The white nationalist movement in the United States is nothing new. Yet, prior to the 2017 "Unite the Right" rally in Charlottesville, Virginia, many Americans assumed that it existed only on the fringes of our political system, a dark cultural relic pushed out of the mainstream by the victories of the Civil Rights Movement. The events in Charlottesville made clear that we had underestimated the scale of the white nationalist movement; Donald Trump's reaction to it brought home the reality that the movement had gained political clout in the White House. Yet, as this book argues, the mainstreaming of white nationalism did not begin with Trump, but began during the Obama era. Hard White explains how the mainstreaming of white nationalism occurred, pointing to two major shifts in the movement. First, Barack Obama's presidential tenure, along with increases in minority representation, fostered white anxiety about Muslims, Latinx immigrants, and black Americans.

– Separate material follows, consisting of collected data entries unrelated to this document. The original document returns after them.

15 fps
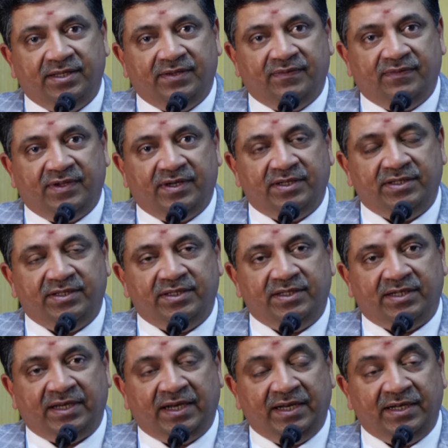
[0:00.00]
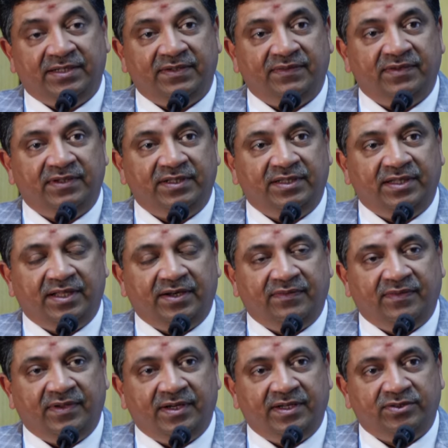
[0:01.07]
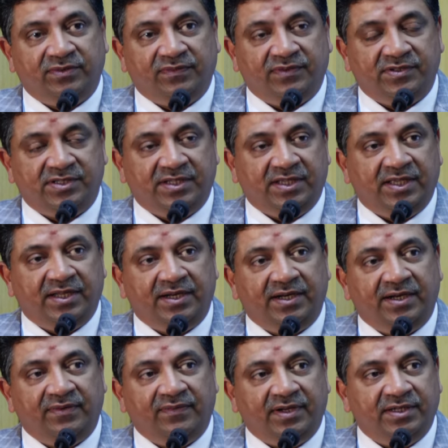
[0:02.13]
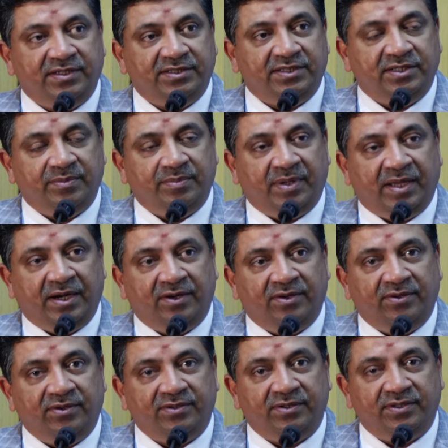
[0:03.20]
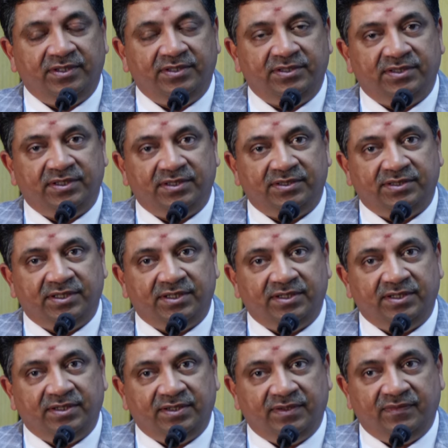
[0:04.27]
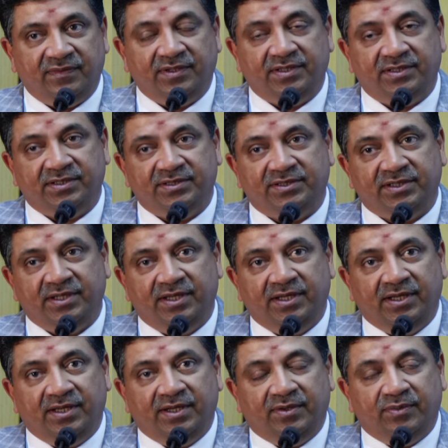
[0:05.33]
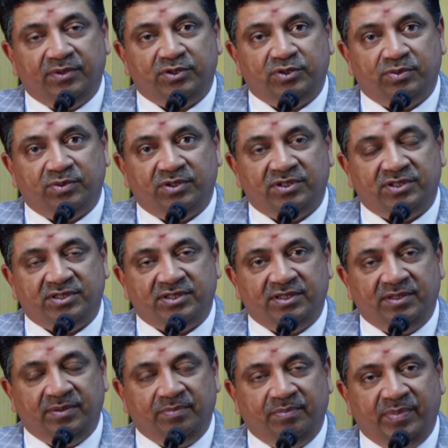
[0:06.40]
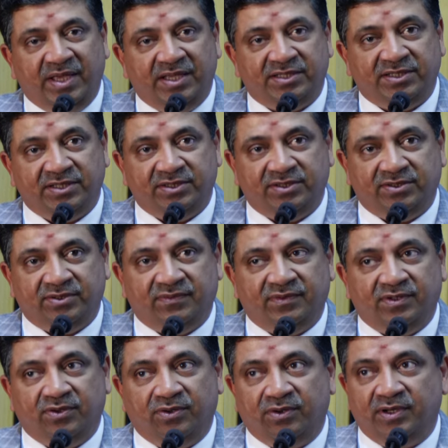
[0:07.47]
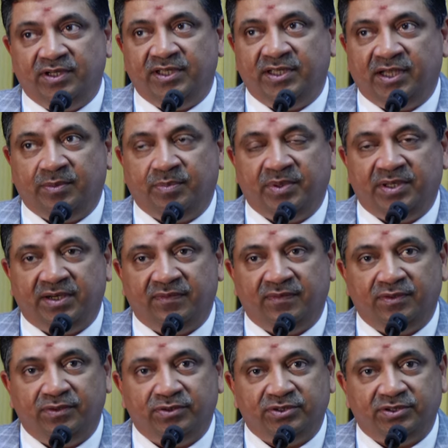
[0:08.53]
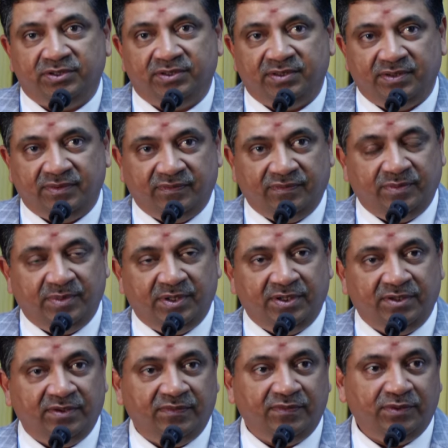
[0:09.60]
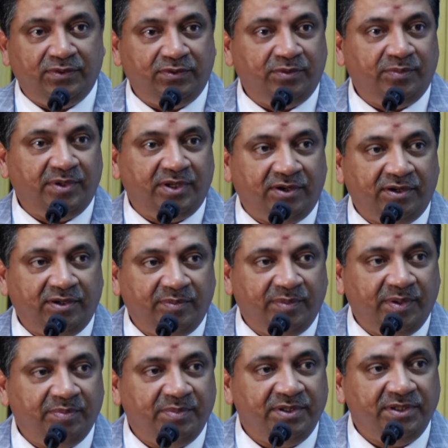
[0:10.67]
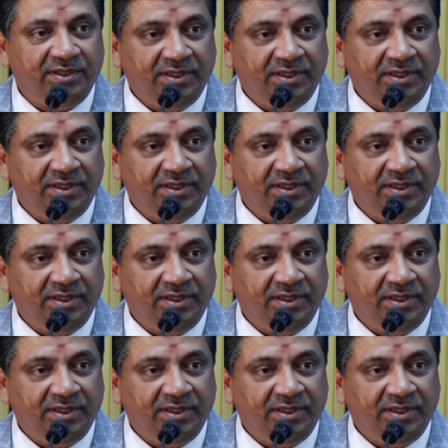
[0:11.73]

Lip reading: very relatively then very sophisticated and very cheap analog to digital signal converters, which was the basis of the whole ERP revolution. For many of you who may not remember,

While anti-Semitic sentiments remained somewhat on the fringes, hostility toward Muslims, Latinos, and African Americans bubbled up into mainstream conservative views. At the same time, white nationalist leaders shifted their focus and resources from protest to electoral politics, and the book traces the evolution of the movement's political forays from David Duke to the American Freedom Party, the Tea Party, and, finally, the emergence of the Alt-Right. Interestingly it also shows that white hostility peaked in 2012--not 2016. Richard C. Fording and Sanford F. Schram also show that the key to Trump's win was not persuading economically anxious voters to become racially conservative. Rather, Trump mobilized racially hostile voters in the key swing states that flipped from blue to red in 2016. In fact, the authors show that voter turnout among white racial conservatives in the six states that Trump flipped was significantly higher in 2016 compared to 2012. They also show that white racial conservatives were far more likely to participate in the election beyond voting in 2016. However, the rise of white nationalism has also mobilized racial progressives. While the book argues that white extremism will have enduring effects on American electoral politics for some time to come, it suggests that the way forward is to refocus the conversation on social solidarity, concluding with ideas for how to build this solidarity.